- Opening Delimiter -

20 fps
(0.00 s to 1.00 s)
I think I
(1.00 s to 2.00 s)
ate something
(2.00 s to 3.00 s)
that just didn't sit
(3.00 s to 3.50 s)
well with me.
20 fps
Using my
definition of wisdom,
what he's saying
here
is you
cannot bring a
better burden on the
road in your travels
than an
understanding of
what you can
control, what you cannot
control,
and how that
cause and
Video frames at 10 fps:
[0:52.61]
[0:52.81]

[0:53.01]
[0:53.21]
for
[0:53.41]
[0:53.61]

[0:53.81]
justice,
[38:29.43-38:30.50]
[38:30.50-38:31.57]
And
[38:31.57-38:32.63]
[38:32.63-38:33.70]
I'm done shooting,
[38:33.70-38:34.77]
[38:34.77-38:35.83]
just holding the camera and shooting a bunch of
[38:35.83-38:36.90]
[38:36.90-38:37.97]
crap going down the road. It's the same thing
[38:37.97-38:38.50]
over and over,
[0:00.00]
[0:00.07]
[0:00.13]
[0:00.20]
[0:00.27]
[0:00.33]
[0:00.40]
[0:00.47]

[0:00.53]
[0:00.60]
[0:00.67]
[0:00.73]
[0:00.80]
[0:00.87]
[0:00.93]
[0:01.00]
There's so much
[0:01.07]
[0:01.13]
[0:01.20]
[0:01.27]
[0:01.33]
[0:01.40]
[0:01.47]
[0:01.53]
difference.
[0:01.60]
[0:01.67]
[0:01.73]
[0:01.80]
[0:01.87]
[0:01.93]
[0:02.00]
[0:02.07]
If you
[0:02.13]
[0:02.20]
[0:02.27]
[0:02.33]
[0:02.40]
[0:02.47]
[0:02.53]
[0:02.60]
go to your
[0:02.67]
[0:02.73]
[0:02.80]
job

- Closing Delimiter -

DIRECTIONS FOR THIS TASK >>
Repeat the data precisely, line by line.

WRITTEN SOLUTION >>
20 fps
(0.00 s to 1.00 s)
I think I
(1.00 s to 2.00 s)
ate something
(2.00 s to 3.00 s)
that just didn't sit
(3.00 s to 3.50 s)
well with me.
20 fps
Using my
definition of wisdom,
what he's saying
here
is you
cannot bring a
better burden on the
road in your travels
than an
understanding of
what you can
control, what you cannot
control,
and how that
cause and
Video frames at 10 fps:
[0:52.61]
[0:52.81]

[0:53.01]
[0:53.21]
for
[0:53.41]
[0:53.61]

[0:53.81]
justice,
[38:29.43-38:30.50]
[38:30.50-38:31.57]
And
[38:31.57-38:32.63]
[38:32.63-38:33.70]
I'm done shooting,
[38:33.70-38:34.77]
[38:34.77-38:35.83]
just holding the camera and shooting a bunch of
[38:35.83-38:36.90]
[38:36.90-38:37.97]
crap going down the road. It's the same thing
[38:37.97-38:38.50]
over and over,
[0:00.00]
[0:00.07]
[0:00.13]
[0:00.20]
[0:00.27]
[0:00.33]
[0:00.40]
[0:00.47]

[0:00.53]
[0:00.60]
[0:00.67]
[0:00.73]
[0:00.80]
[0:00.87]
[0:00.93]
[0:01.00]
There's so much
[0:01.07]
[0:01.13]
[0:01.20]
[0:01.27]
[0:01.33]
[0:01.40]
[0:01.47]
[0:01.53]
difference.
[0:01.60]
[0:01.67]
[0:01.73]
[0:01.80]
[0:01.87]
[0:01.93]
[0:02.00]
[0:02.07]
If you
[0:02.13]
[0:02.20]
[0:02.27]
[0:02.33]
[0:02.40]
[0:02.47]
[0:02.53]
[0:02.60]
go to your
[0:02.67]
[0:02.73]
[0:02.80]
job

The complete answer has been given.